* YOUR OBJECTIVE *
Look in the material below for the line with "[0:00.00-0:01.04]" and the line with "Transcript: Hedrick, Executive", then set down exactly those two lines and all lines between, nothing more.

+ + + + +

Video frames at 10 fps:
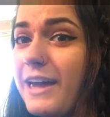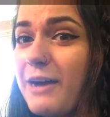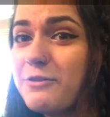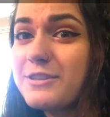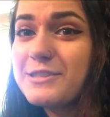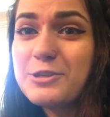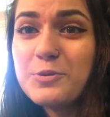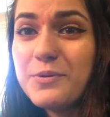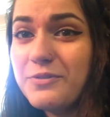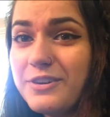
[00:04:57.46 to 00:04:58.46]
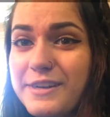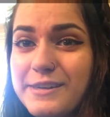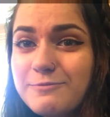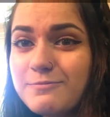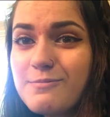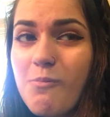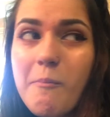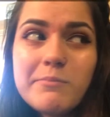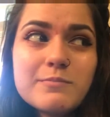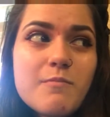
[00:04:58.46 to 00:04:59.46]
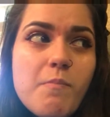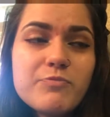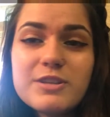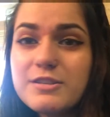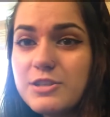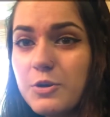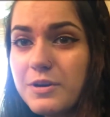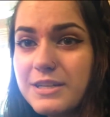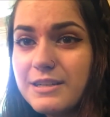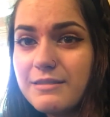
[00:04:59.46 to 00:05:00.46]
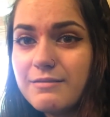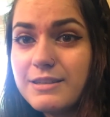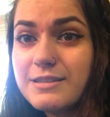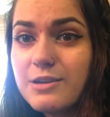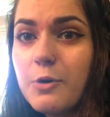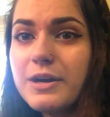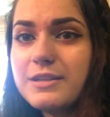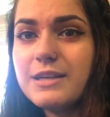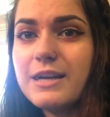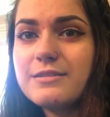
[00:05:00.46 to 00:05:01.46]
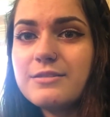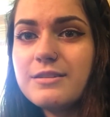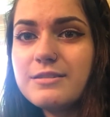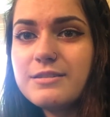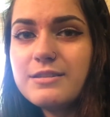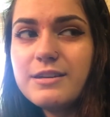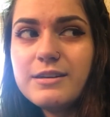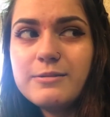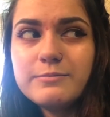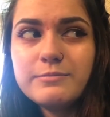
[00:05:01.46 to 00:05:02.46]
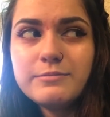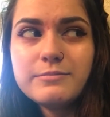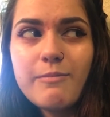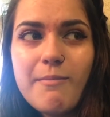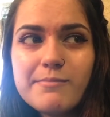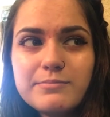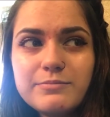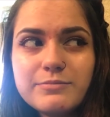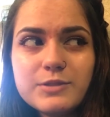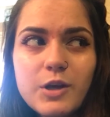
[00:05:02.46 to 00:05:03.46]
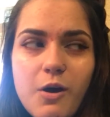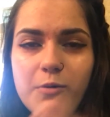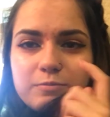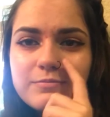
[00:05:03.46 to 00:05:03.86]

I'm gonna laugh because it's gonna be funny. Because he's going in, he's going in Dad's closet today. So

+ + + + +

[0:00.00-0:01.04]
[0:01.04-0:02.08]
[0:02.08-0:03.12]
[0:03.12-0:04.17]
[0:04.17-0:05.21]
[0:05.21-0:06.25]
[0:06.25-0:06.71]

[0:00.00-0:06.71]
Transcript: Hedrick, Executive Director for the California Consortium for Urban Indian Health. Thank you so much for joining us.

+ + + + +

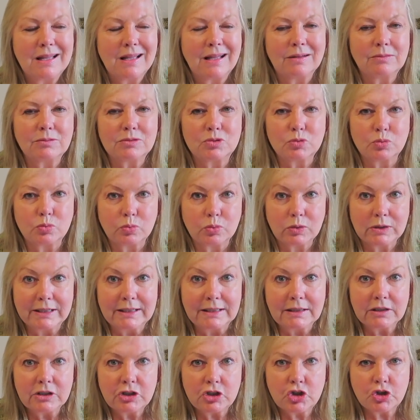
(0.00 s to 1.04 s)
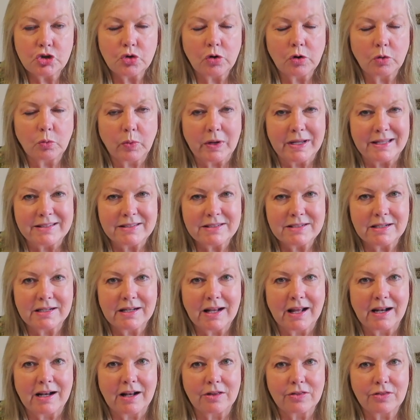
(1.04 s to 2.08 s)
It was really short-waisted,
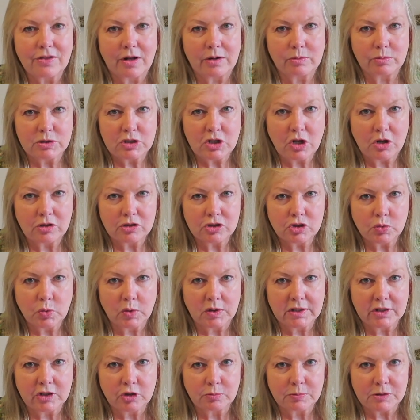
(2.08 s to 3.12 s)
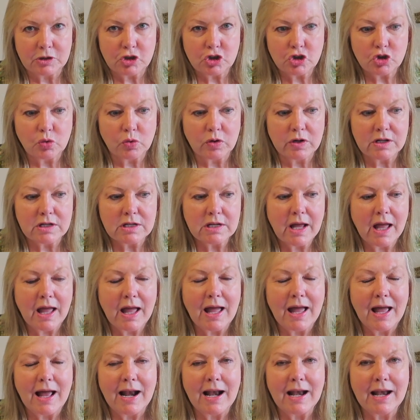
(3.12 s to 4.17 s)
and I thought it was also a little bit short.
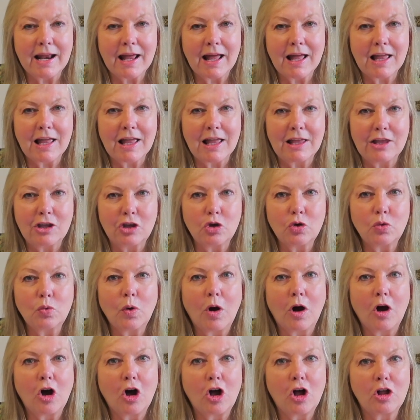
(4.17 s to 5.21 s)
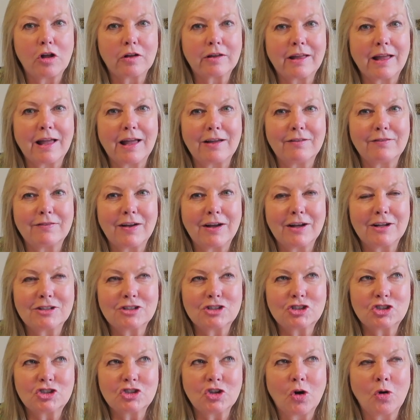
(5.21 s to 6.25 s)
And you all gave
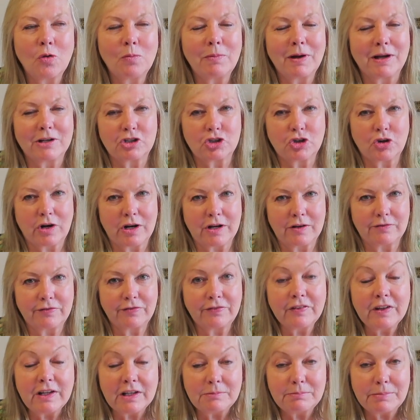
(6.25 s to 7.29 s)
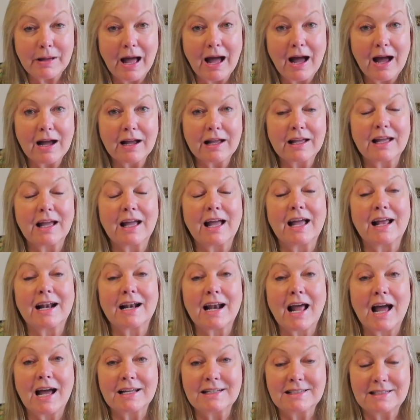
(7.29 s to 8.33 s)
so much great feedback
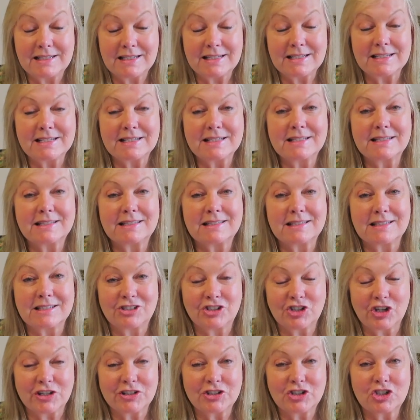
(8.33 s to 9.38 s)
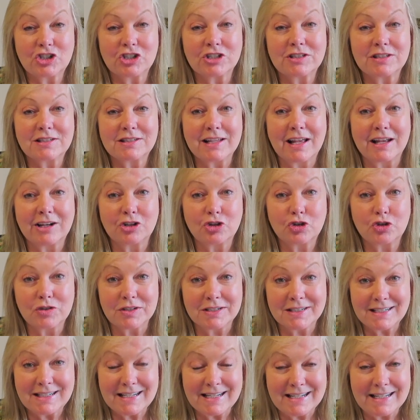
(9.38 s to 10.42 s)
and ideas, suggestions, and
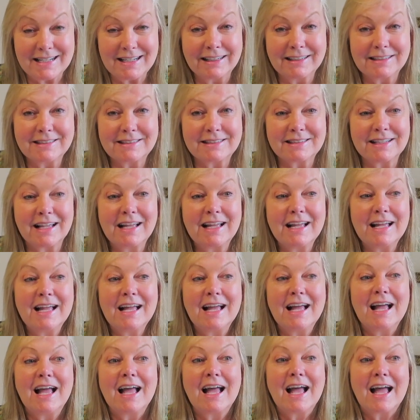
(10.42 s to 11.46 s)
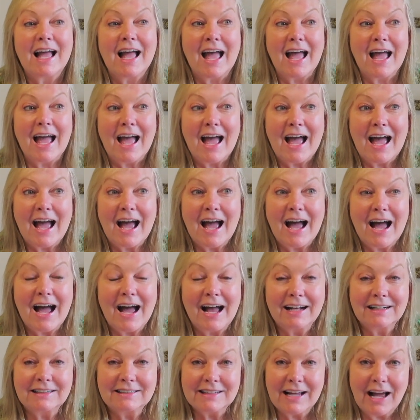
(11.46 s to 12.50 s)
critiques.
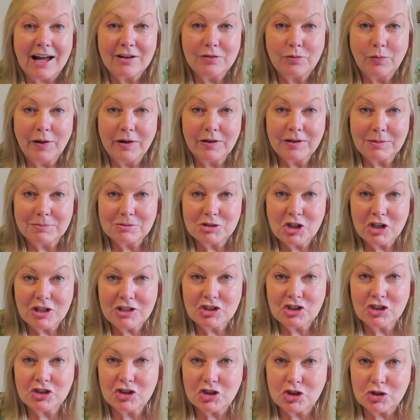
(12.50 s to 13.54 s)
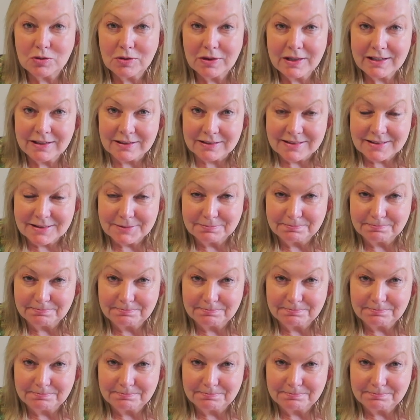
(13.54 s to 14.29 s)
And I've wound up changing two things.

+ + + + +

* WRITTEN SOLUTION *
[0:00.00-0:01.04]
[0:01.04-0:02.08]
[0:02.08-0:03.12]
[0:03.12-0:04.17]
[0:04.17-0:05.21]
[0:05.21-0:06.25]
[0:06.25-0:06.71]

[0:00.00-0:06.71]
Transcript: Hedrick, Executive Director for the California Consortium for Urban Indian Health. Thank you so much for joining us.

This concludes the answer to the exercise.